Lather, Rinse, Whinny
Some of the grooming products that keep thoroughbreds' manes silky, tails tangle-free and hooves strong and supple are now available for human use. Among the equine products to be found in drugstores next to Pert and Finesse are Magical Mane shampoo, Tail and Mane Detangler and Hoof Fix. Consumers should be aware, however, that the drugstore versions come without fly repellent.
Net Loss, Net Gain
The woes that bedevil tennis (SI, May 9) came to surface in two very different ways last week. As Jim Courier, citing a lack of desire, walked away from the game at a tournament in Indianapolis, the Association of Tennis Professionals (ATP), in hopes of reviving fan interest, unleashed an assortment of what it called "eye and ear candy" during a tournament in New Haven, Conn.

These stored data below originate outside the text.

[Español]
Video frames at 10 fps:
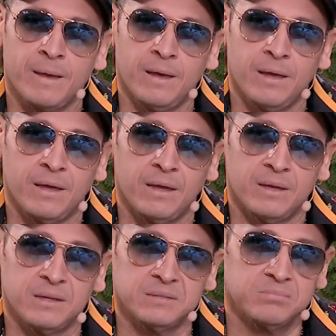
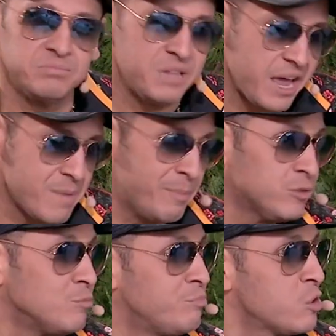Eh, de ahí
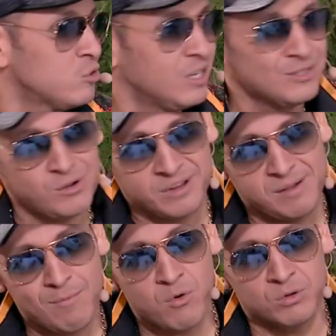empezó un proceso aquí
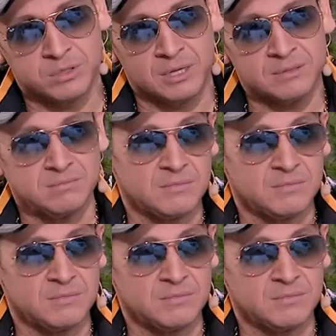en Bogotá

Courier, who turned 24 on the first day of a hiatus that he said might last "one week, one month, one year or 10 years," portended his departure last November at the ATP Tour World Championship in Germany, where he took advantage of a changeover to catch up on some reading. The signal was clear: His motivational fires were burning out. Sure enough, by July he was out of the Top 10. And last week, following a second-round loss in Indianapolis, Courier called it quits.
Meanwhile, in New Haven, the ATP began its quest for greater fan appeal. First, before each match, the competitors were introduced, one at a time, to a song they had requested (Andre Agassi, for instance, chose soulmate Barbra Streisand's The Way We Were). Second, a disc jockey played music during warmups and changeovers, with selections ranging from Frank Sinatra to Pearl Jam. Finally, after some matches the winners stayed on court to field questions from fans.
Agassi was one of many players who decried the playing of music during changeovers, using words like joke, embarrassment and circus to describe the environment during a second-round loss.
But the feeling here is that the ATP has hit on something, at least with the musical introductions and postmatch interviews. Indeed, an exit poll showed that 77% enjoyed the postmatch interview, while only 44% found the match more enjoyable because of the music during changeovers.
Even no-frills immortal Rod Laver liked the introductions and the postmatch interviews. "We thought tiebreakers were the greatest mess of all time, but we adjusted," said Laver. "As long as the music stops when the players are walking onto the court, they'll get used to it."